Il y a quelque temps avait lieu à Las Vegas LA grand-messe mondiale de l’Innovation, le CES (Consumer Electronics Show). Cette année encore, objets connectés, imprimantes 3-D, dispositifs médicaux et robots ont contribué à l’avenir de la santé. Mais l’innovation n’est pas seulement à Las Vegas. Et vous nous l’avez prouvé, chers compétiteurs ! Vous étiez ici à Paris 117 équipes et 268 participants ! Tous, vous avez proposé des solutions innovantes pour faciliter la vie des malades et les aider à mieux gérer leurs traitements. Vos propositions font aussi progresser l’art pharmaceutique et aident à lutter contre les deux défis que nous avons à relever, les ruptures d’approvisionnement et lutte contre les médicaments falsifiés. C’est dans cet esprit que nous avons organisé ce hackathon. Nous voulions développer les possibilités offertes par le Dossier Pharmaceutique en matière d’applications « santé », dans l’optique d’un meilleur usage du médicament et d’optimisation du service rendu au patient. Vous avez inventé de nouvelles applications. Merci de vos travaux si talentueux. Car une dynamique est en cours. Elle sera irréversible : le patient n’entend plus être passif. Il se veut responsable et acteur de son traitement. Les pharmaciens veulent accompagner cette dynamique et entendent encore une fois être au plus près de l’innovation positive. Ils l’ont été pour le Dossier Pharmaceutique, ils le seront pour le déploiement du digital. Et l’Ordre, dans le cadre de ses missions, et dans la lignée du Président BRUDON, très attaché à projeter les pharmaciens dans l’informatique, se doit de continuer à être un stimulant, un incubateur d’idées plutôt qu’un suiveur, ne regardant pas passer le progrès avec angoisse. A tous ceux qui hésitent et redoutent de franchir le pas je rappellerai pour finir le mot célèbre de Victor Hugo : « Oser; le progrès est à ce prix.”

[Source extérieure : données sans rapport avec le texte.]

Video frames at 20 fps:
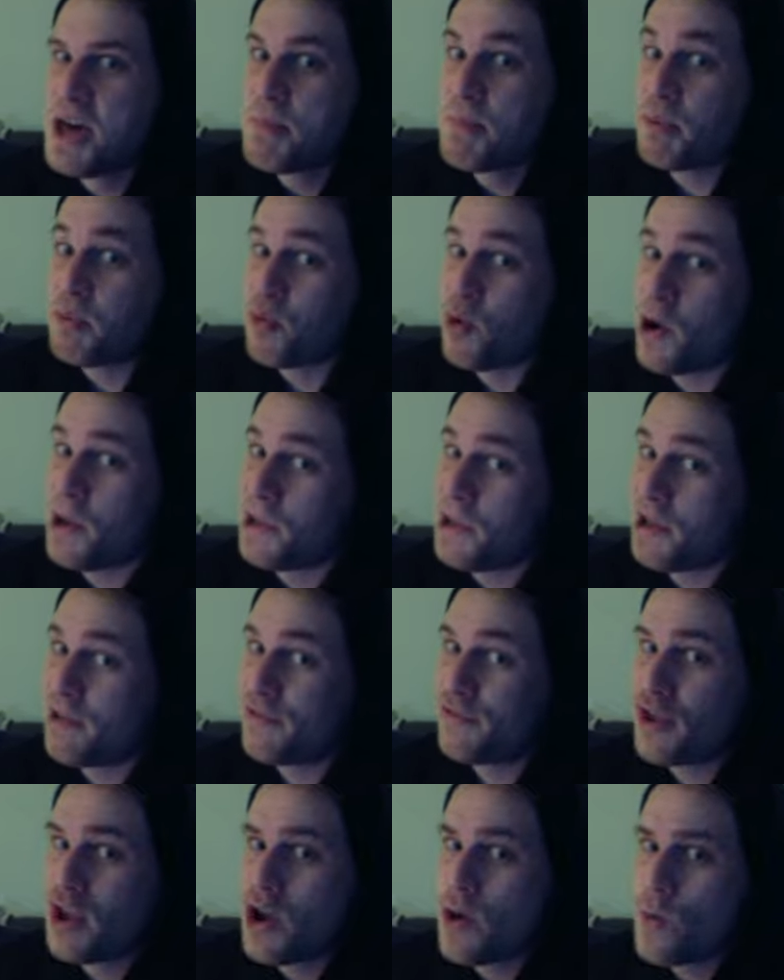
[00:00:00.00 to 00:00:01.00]
but what
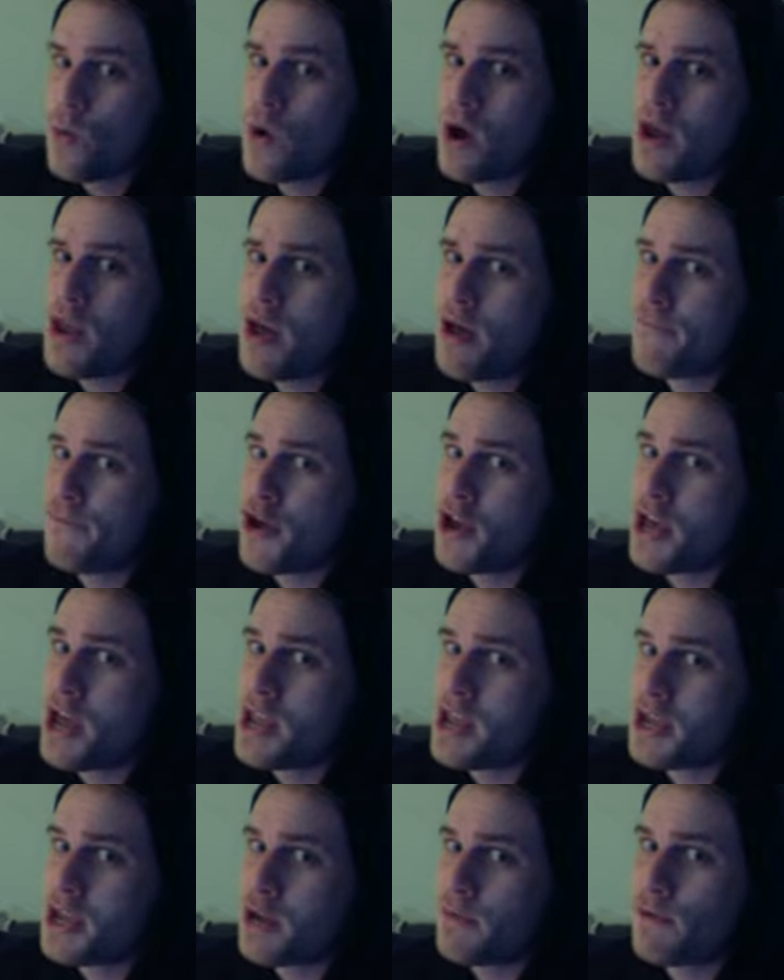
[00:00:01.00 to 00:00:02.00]
if at
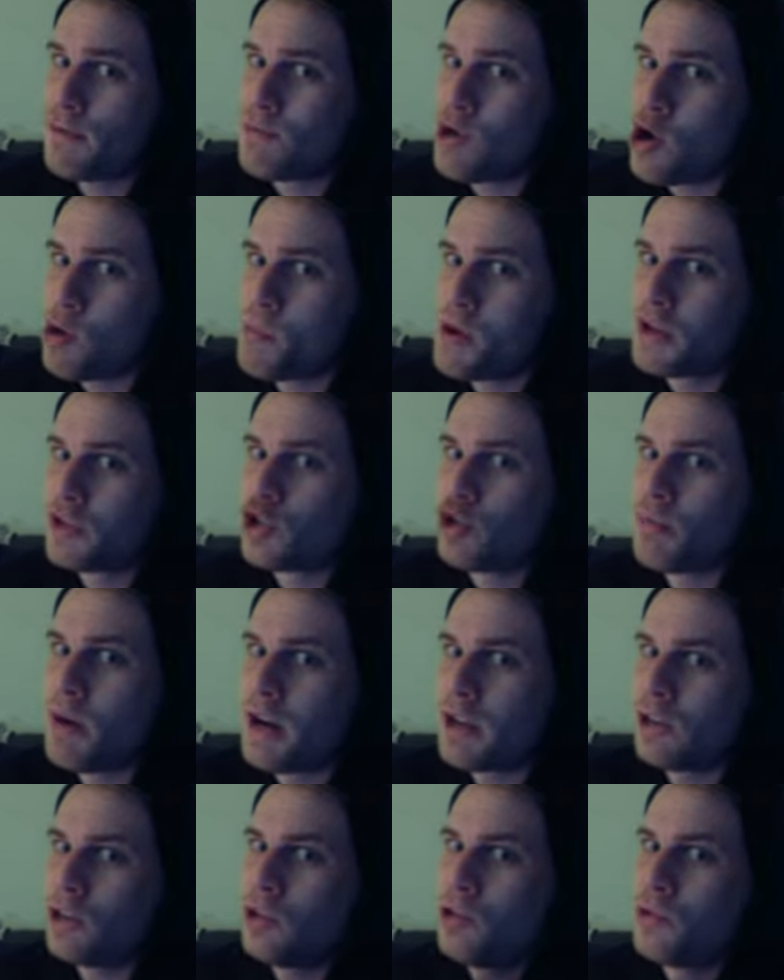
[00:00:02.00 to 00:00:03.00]
any given moment you
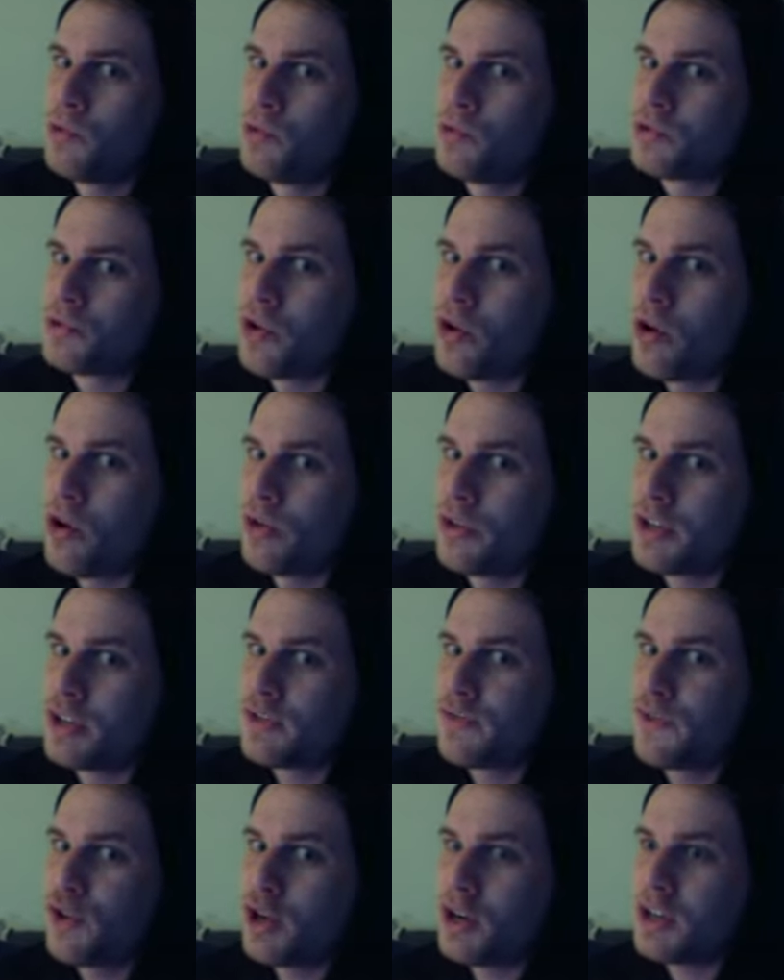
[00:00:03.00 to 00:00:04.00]
might lose all
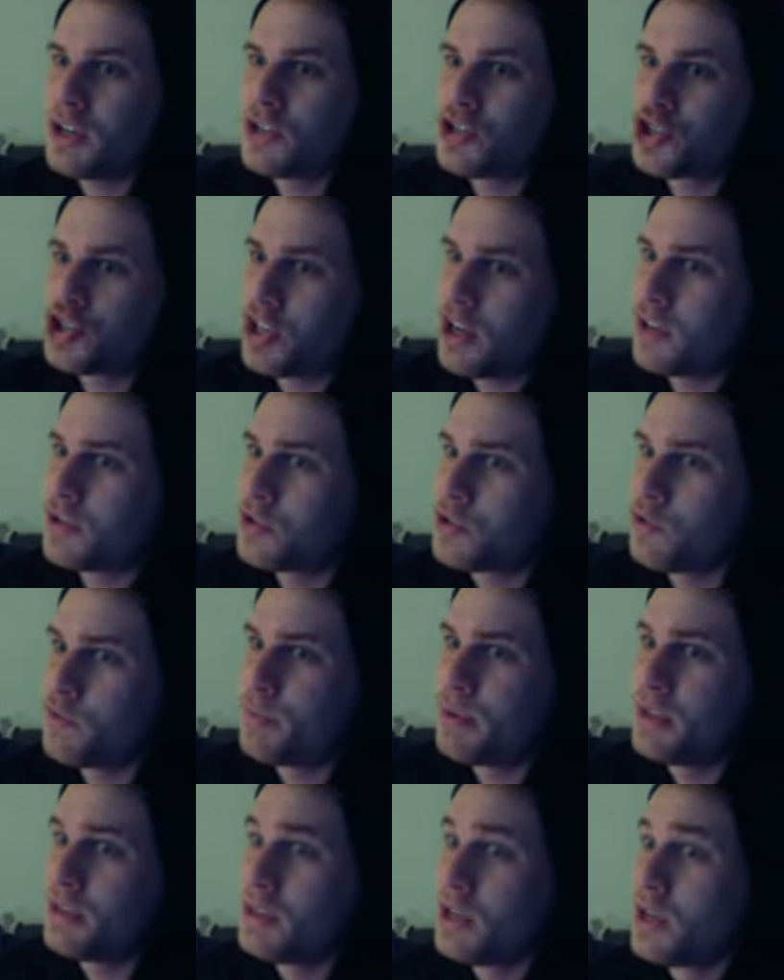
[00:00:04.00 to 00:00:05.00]
this fucking shit you've
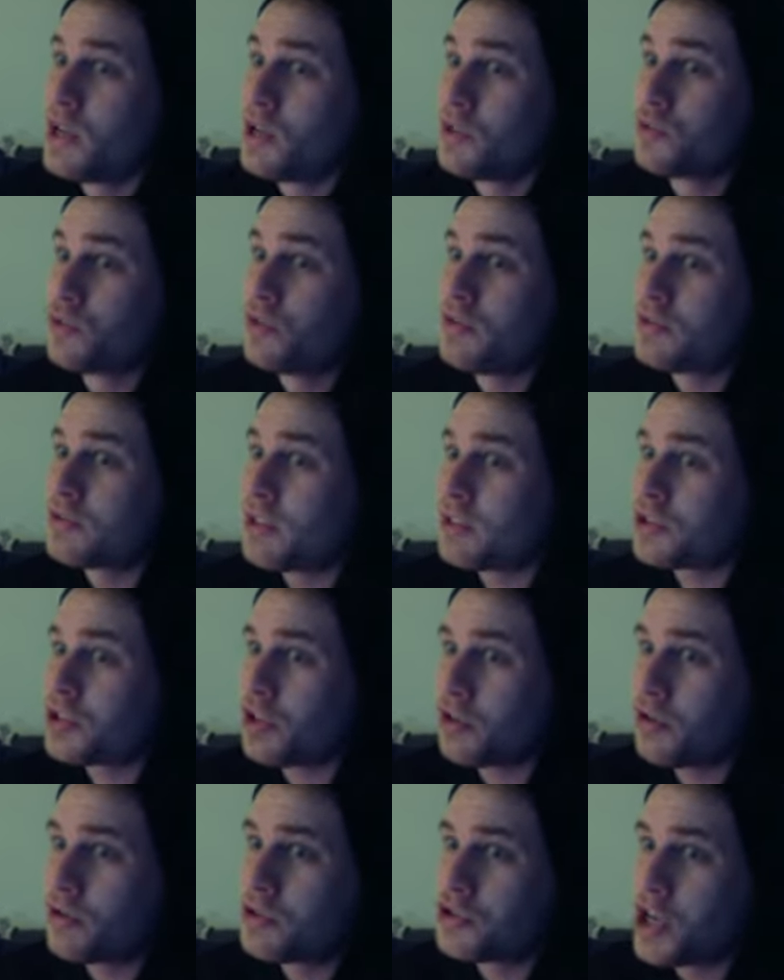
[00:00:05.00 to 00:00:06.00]
been doing such a
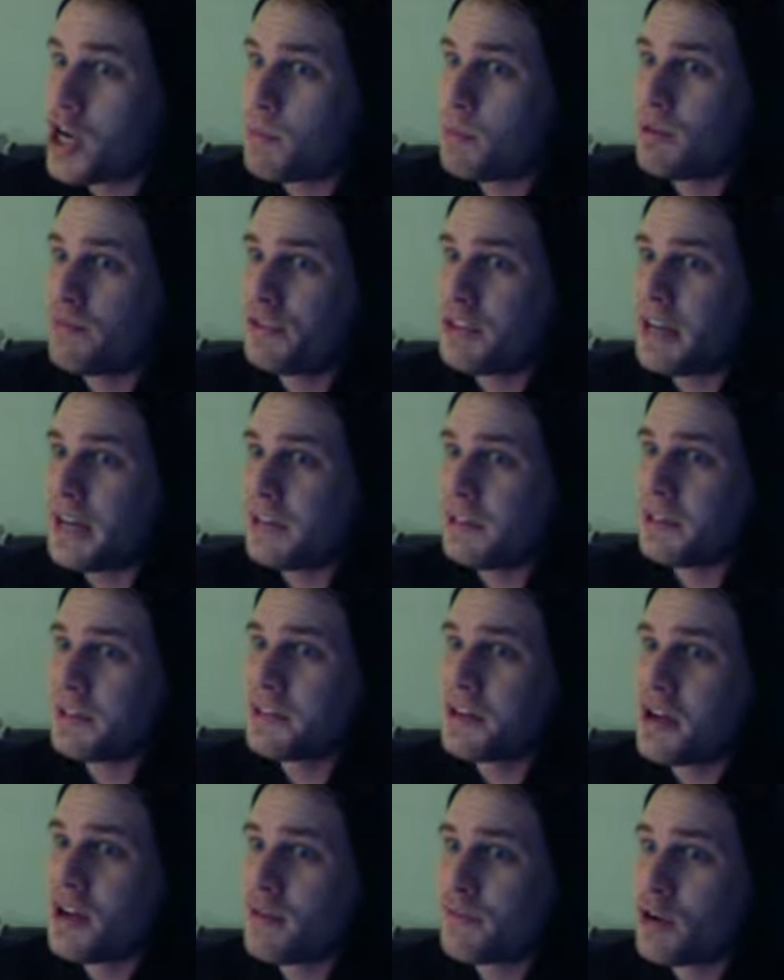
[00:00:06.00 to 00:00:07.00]
good job of
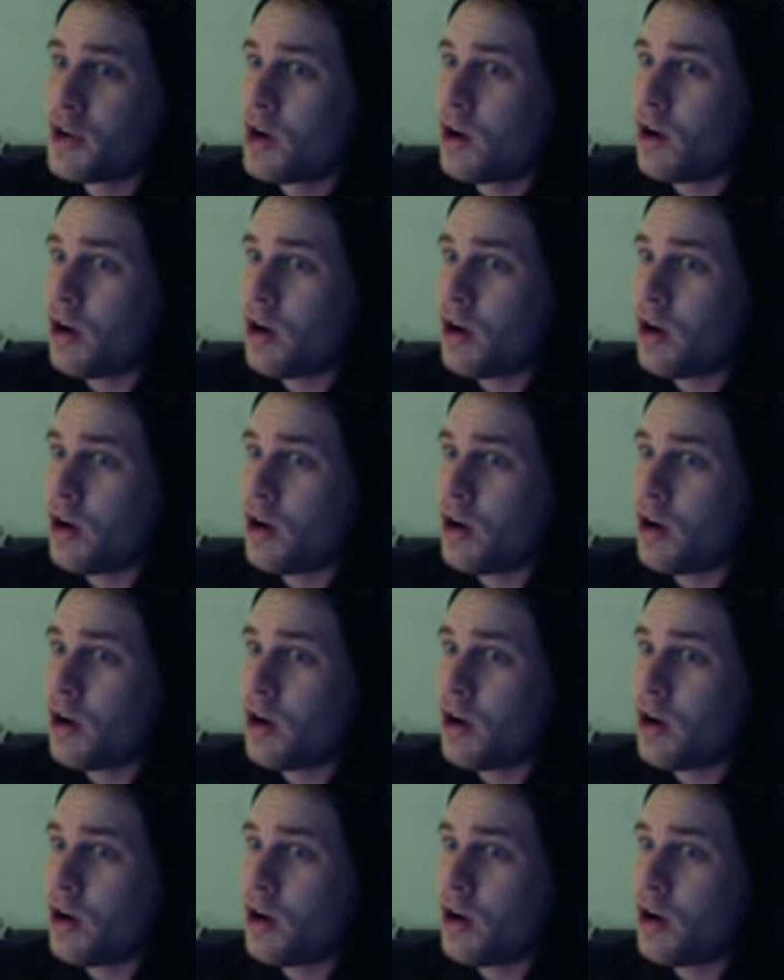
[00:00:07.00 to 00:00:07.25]
nailing up?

Je remercie les équipes de l’Ordre et de Docapost pour avoir osé organiser ce Hackathon. Et je vous remercie vous pour avoir osé y contribué. Les meilleurs d’entre vous seront récompensés. Aux autres, je dirai que le principal c’était de participer.
Grâce à vous tous, une évidence se profile. Les données du Dossier Pharmaceutique devront un jour ou l’autre et dans certaines conditions, être disponibles non seulement aux professionnels de santé mais aussi aux patients.C’est le sens de l’histoire.